Creative Destruction
Capitalism, Socialism and Democracy, written in 1949.
excerpt:
The incessant tendency toward larger institutions attacks the very institutional framework of the capitalist order itself. private property and free contracting. With the exception of the corporation that is practically owned by a single individual or family, the figure of the proprietor, and with it the specifically proprietary interest, have vanished from the picture.
Instead there are the salaried executives and managers and submanagers; the big stockholders and the small stockholders. The first group tends to adopt the employee mentality and does not identify itself with the stockholder interest; the second group is removed from both the functions and attitudes of the owner; the third group do not care much about what for most of them is but a minor source of income, unless they are out to exploit their nuisance value. No element of any of these three groups is truly characterized by the term "Property."
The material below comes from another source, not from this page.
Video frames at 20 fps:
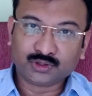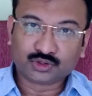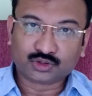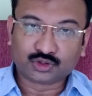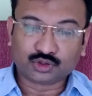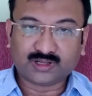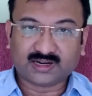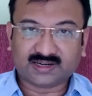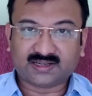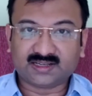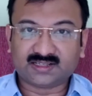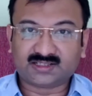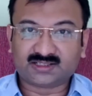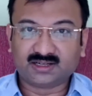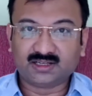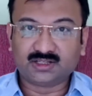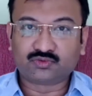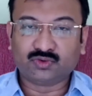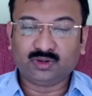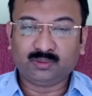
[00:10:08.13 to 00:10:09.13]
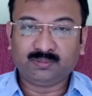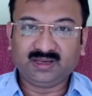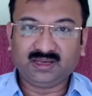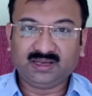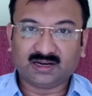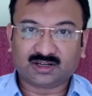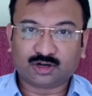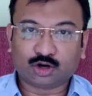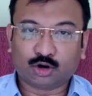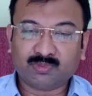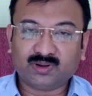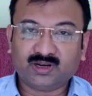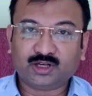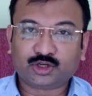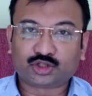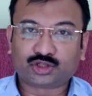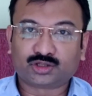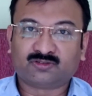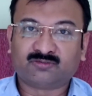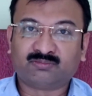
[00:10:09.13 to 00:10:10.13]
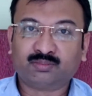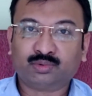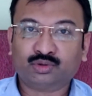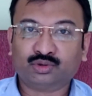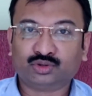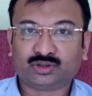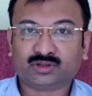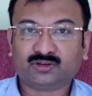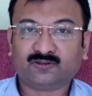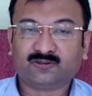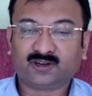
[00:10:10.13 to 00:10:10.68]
So that test series will be a combination of both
In its full vitality, "freedom of contracting" meant individual contracting regulated by individual choice between an indefinite number of possibilities. Today, there is only the stereotyped, unindividual, impersonal and bureaucratized contract involving giant concerns and impersonal masses of workers and consumers. The void is being filled by a tropical growth of new legal structures.
Thus, the capitalist process pushes into the background all those institutions, the institutions of property and free contracting in particular, that expressed the needs and ways of the truly "private" economic activity.
The capitalist process, by substituting a mere parcel of shares for the walls and the machines in a factory, takes the life out of the idea of property. It loosens the grip that once was so strong - the legal right to do as one pleases with one's own; the grip also in the sense that the holder of the title loses the will to fight for "his" factory and his control over it, to die if necessary on its steps.
This evaporation of what we may term the material substance of property - its visible and touchable reality - affects not only the attitude of holders but also that of the workmen and of the public in general.
Dematerialized, defunctionalized and absentee ownership does not impress and call forth moral allegiance as the vital form of property did. Eventually, there will be nobody left who cares to stand for it - nobody within and nobody without the precincts of the big concerns.